_What you are asked to do_
What is needed is an exact copy of the lines in the entries below from the one holding "(5.40 s to 6.30 s)" through the one holding "(0.00 s to 14.60 s)", pictures excluded.
++++++
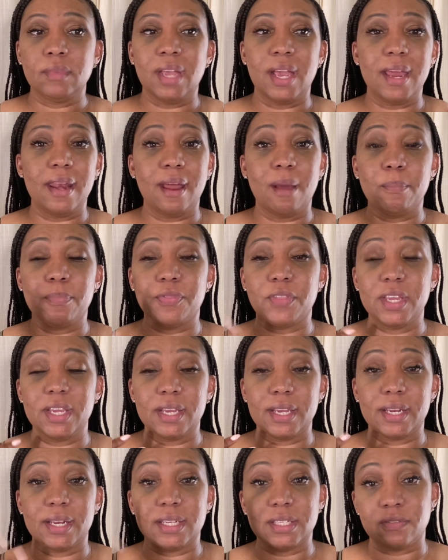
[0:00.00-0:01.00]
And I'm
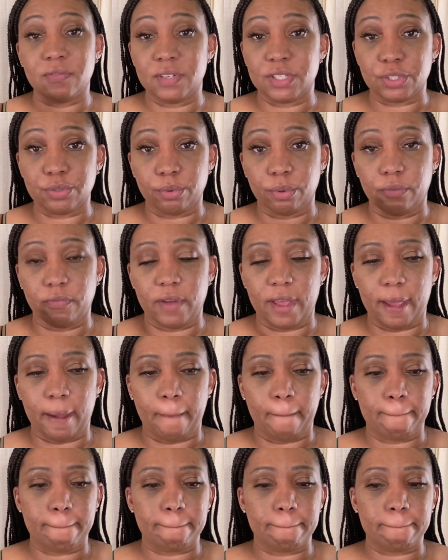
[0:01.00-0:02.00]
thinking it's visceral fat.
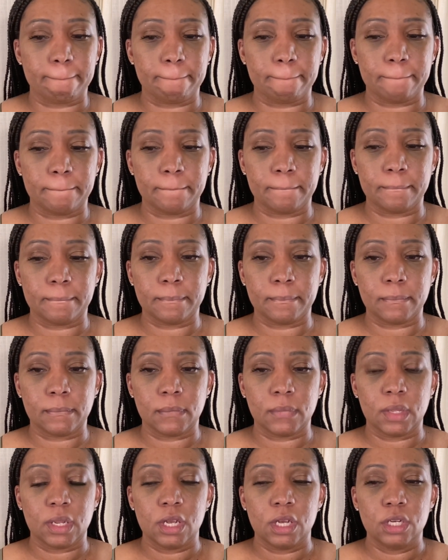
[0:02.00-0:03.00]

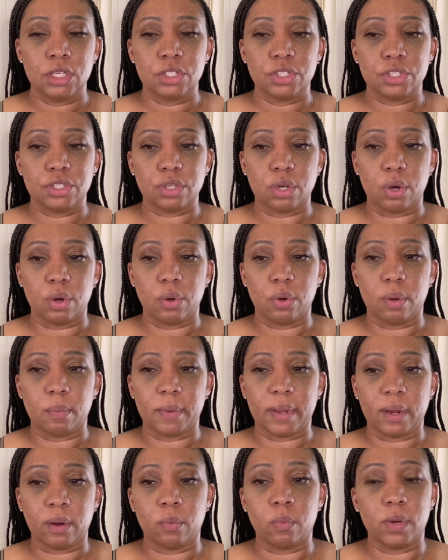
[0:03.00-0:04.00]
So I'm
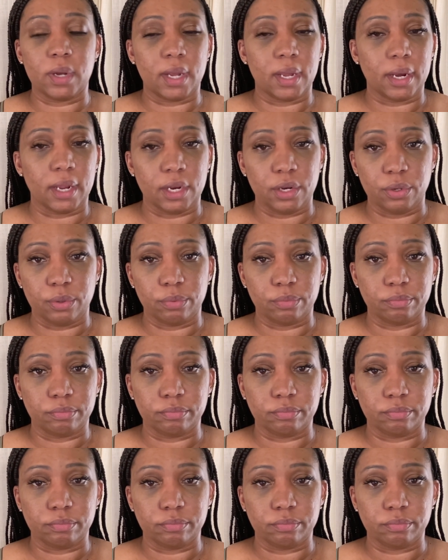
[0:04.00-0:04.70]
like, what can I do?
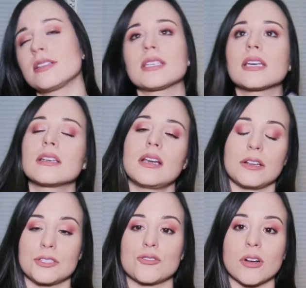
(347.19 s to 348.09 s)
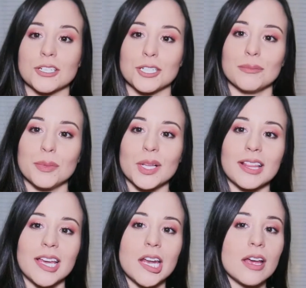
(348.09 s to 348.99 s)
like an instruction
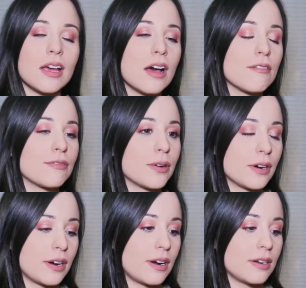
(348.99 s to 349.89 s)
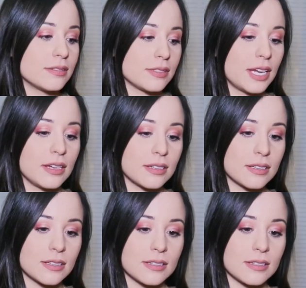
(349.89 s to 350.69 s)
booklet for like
++++++
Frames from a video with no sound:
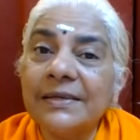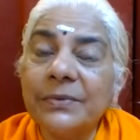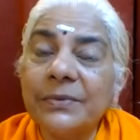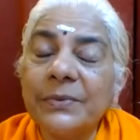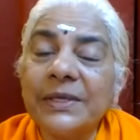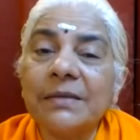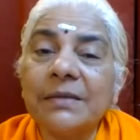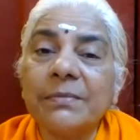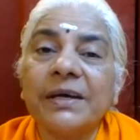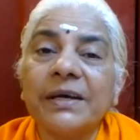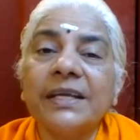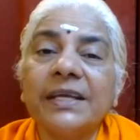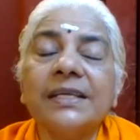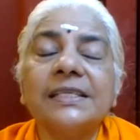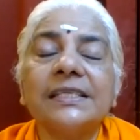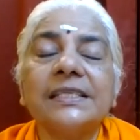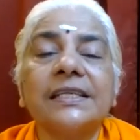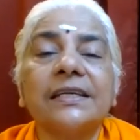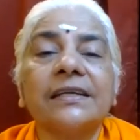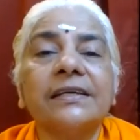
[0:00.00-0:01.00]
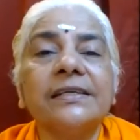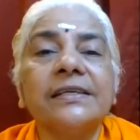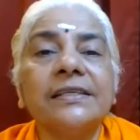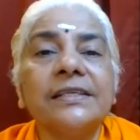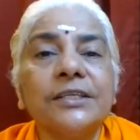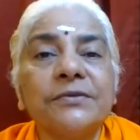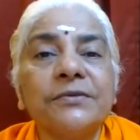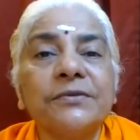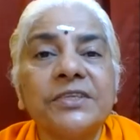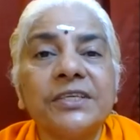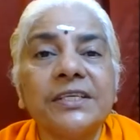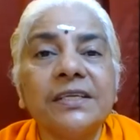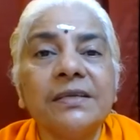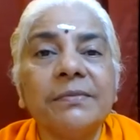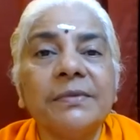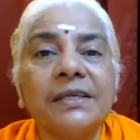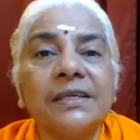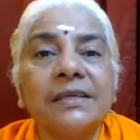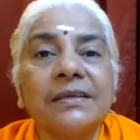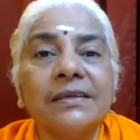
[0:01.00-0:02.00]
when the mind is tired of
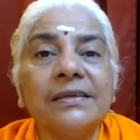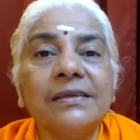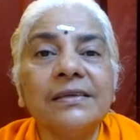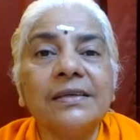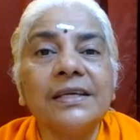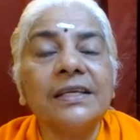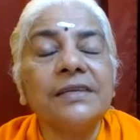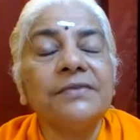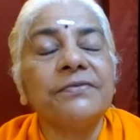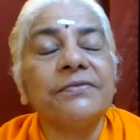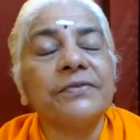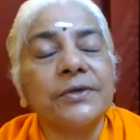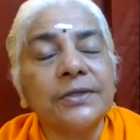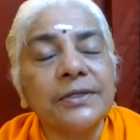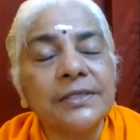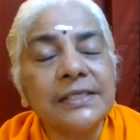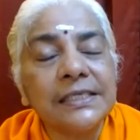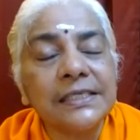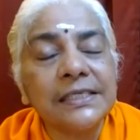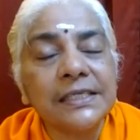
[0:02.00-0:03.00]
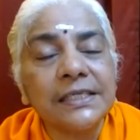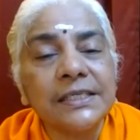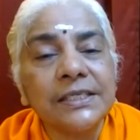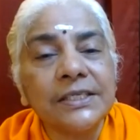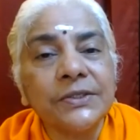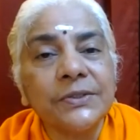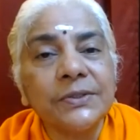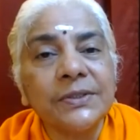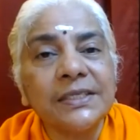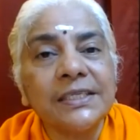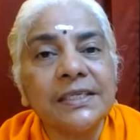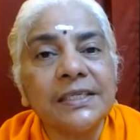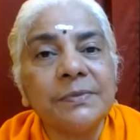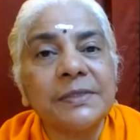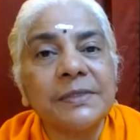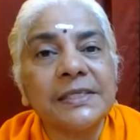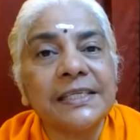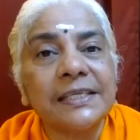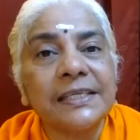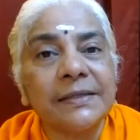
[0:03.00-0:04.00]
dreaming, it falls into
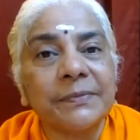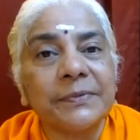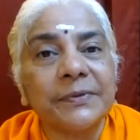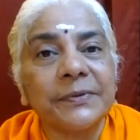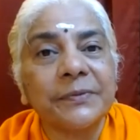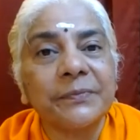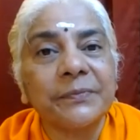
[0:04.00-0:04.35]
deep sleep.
++++++
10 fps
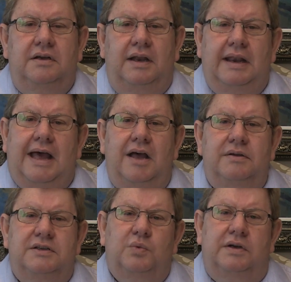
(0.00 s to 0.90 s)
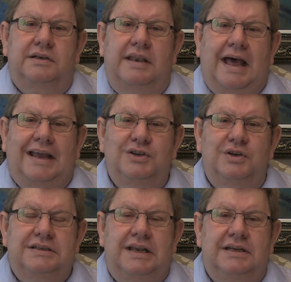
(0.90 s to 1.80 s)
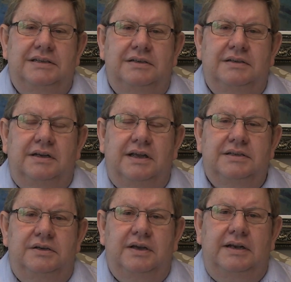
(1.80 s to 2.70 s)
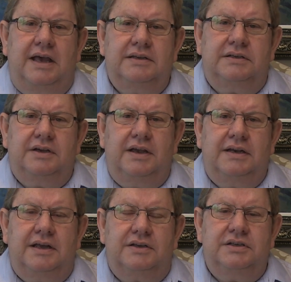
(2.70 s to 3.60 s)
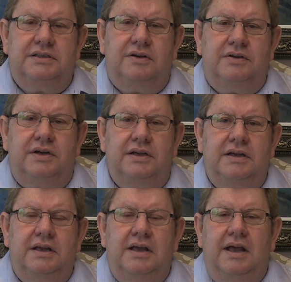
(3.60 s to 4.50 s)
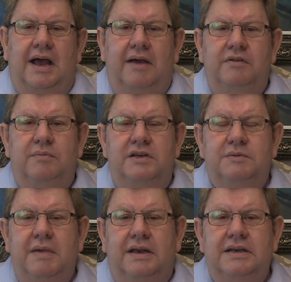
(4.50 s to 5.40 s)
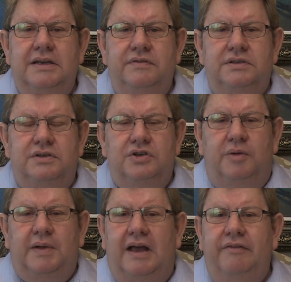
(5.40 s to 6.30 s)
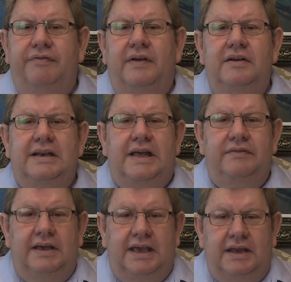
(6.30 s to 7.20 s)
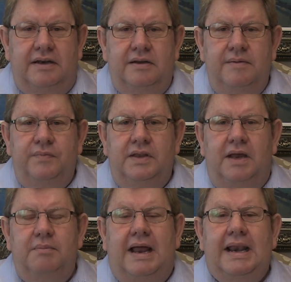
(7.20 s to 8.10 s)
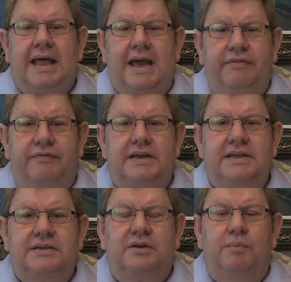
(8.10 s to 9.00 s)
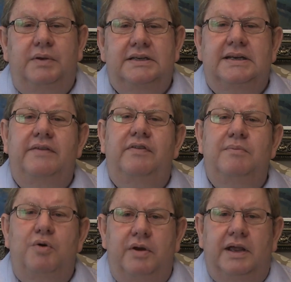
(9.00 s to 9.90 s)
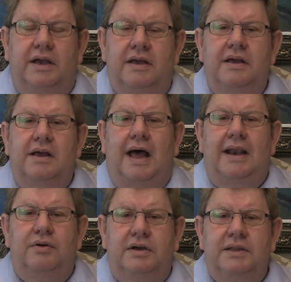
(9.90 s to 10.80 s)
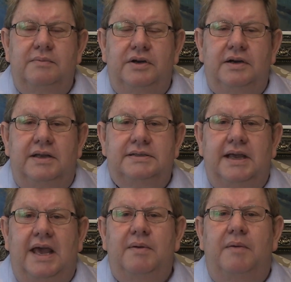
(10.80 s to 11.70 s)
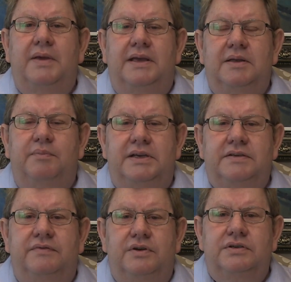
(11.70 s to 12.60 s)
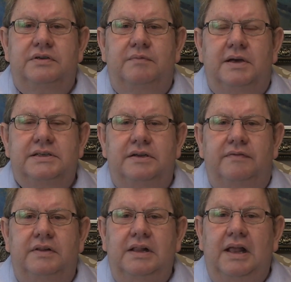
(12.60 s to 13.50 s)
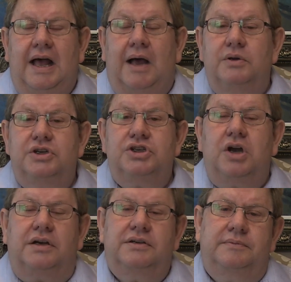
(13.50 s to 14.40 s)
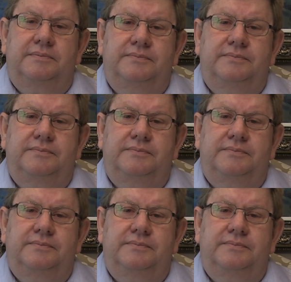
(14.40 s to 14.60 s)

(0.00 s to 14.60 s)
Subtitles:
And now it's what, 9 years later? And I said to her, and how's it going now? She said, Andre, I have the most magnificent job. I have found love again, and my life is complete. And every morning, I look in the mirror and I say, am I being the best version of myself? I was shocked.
++++++
_Response_
(5.40 s to 6.30 s)
(6.30 s to 7.20 s)
(7.20 s to 8.10 s)
(8.10 s to 9.00 s)
(9.00 s to 9.90 s)
(9.90 s to 10.80 s)
(10.80 s to 11.70 s)
(11.70 s to 12.60 s)
(12.60 s to 13.50 s)
(13.50 s to 14.40 s)
(14.40 s to 14.60 s)

(0.00 s to 14.60 s)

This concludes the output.